I smiled so wide my cheeks hurt. This kid was amazing. “Thank you for your approval, Colt.”

“You’re welcome,” he said with a shrug.

I stepped back, and Ella closed her door, then leaned out her open window. “Don’t forget that there are meals in the main house. Ada said that she hasn’t seen you there, and she gets nosy.”

“Noted. I didn’t want to bring Havoc in with Maisie there, too.” I wasn’t an expert on kids with cancer, but I knew enough that she didn’t need me bringing extra dander in.

“Oh, that’s…really thoughtful of you. But you’re okay. After she went neutropenic the first time—that’s when—”

“Her white cells drop to where she’s susceptible to every infection known to man?” I finished.

“Yeah. How did you know that?”

“I read about neuroblastoma. A lot.”

“For Ryan?”

For you.

“Yeah, something like that.”

She ripped her gaze away from mine, like she felt our connection, too. But where I embraced the intensity, she apparently did not. “Right. Well, after that, I moved the kids out of the residence wing and into a cabin that we could keep—”

“Wrapped up like a bubble,” Colt called out from the back seat.

“Pretty much,” Ella admitted with a shrug. “We’re actually your neighbors. If you walk about two hundred yards that way, you’ll find us.”

“Then I guess I’ll see you around.”

“Then I guess you will.”

They drove up the wide path next to my cabin.

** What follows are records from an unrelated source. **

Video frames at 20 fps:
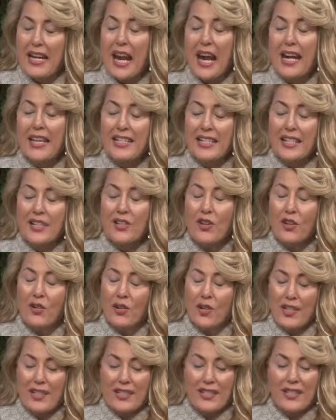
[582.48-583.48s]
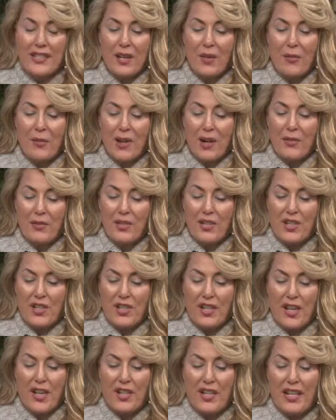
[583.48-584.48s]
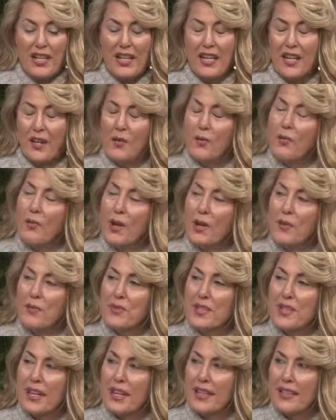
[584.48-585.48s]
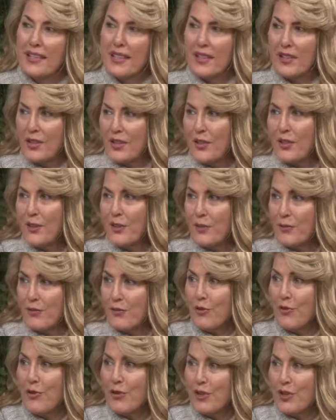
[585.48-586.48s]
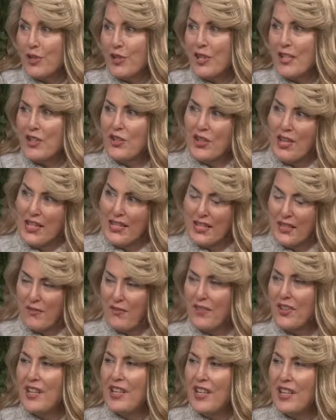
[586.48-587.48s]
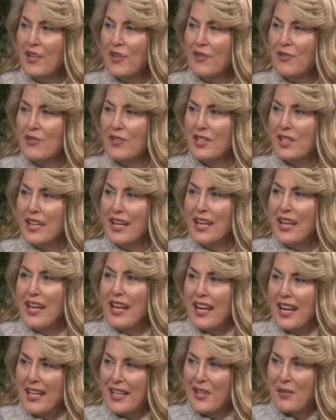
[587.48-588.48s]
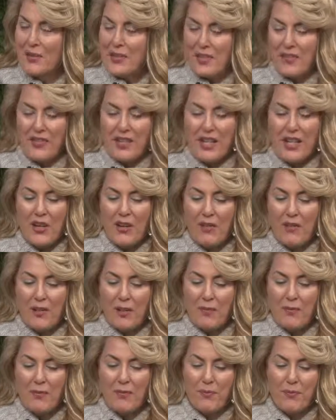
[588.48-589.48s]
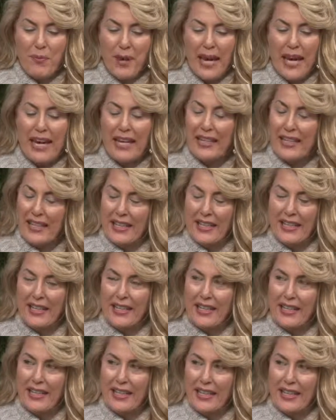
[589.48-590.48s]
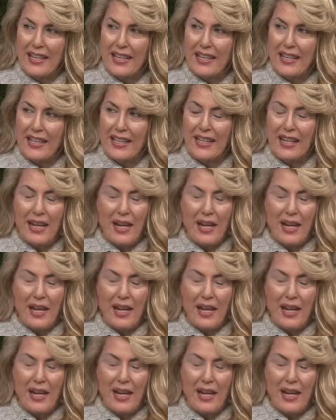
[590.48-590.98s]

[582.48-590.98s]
I did notice when I was looking on the website that the herb foraging, you had some videos, and there was a video of them panning the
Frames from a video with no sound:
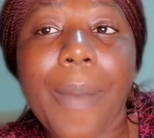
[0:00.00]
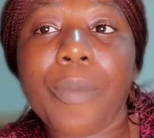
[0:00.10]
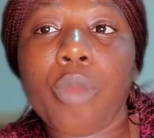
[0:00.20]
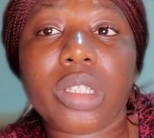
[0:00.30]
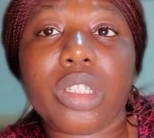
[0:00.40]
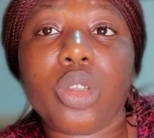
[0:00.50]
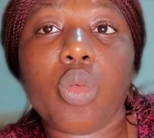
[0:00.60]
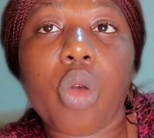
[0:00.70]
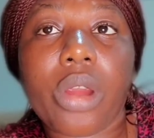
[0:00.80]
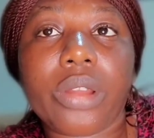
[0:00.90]
what is the
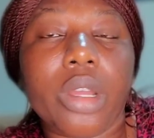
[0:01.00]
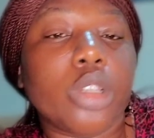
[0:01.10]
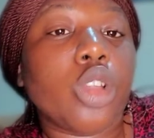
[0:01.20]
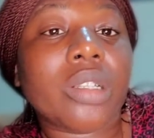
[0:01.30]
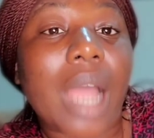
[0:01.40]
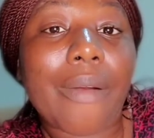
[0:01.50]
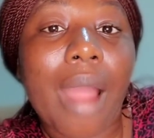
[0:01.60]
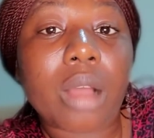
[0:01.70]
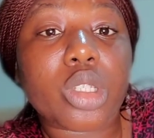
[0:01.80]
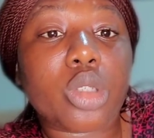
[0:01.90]
word? Not
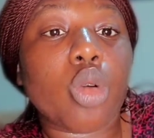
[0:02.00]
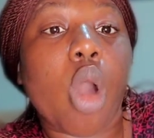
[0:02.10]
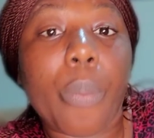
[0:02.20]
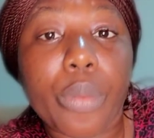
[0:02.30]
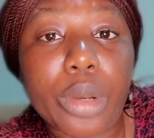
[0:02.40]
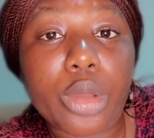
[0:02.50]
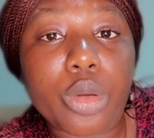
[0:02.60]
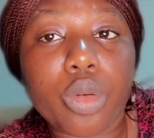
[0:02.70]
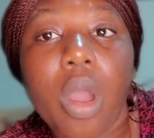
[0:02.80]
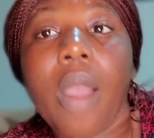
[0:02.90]
harass you or bully you,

There must have been a small boat launch here or something to have a path like that cleared.

Havoc sat back on her haunches and cocked her head at me.

“I think that went better, don’t you?” I asked. Her tail thumped in agreement. “Yeah. Now let’s go find a job before Colt takes away our grown-up card.”

Three hours later I was officially the newest part-time member of Telluride Mountain Rescue. Scratch that. Havoc was. She was all the talent, anyway.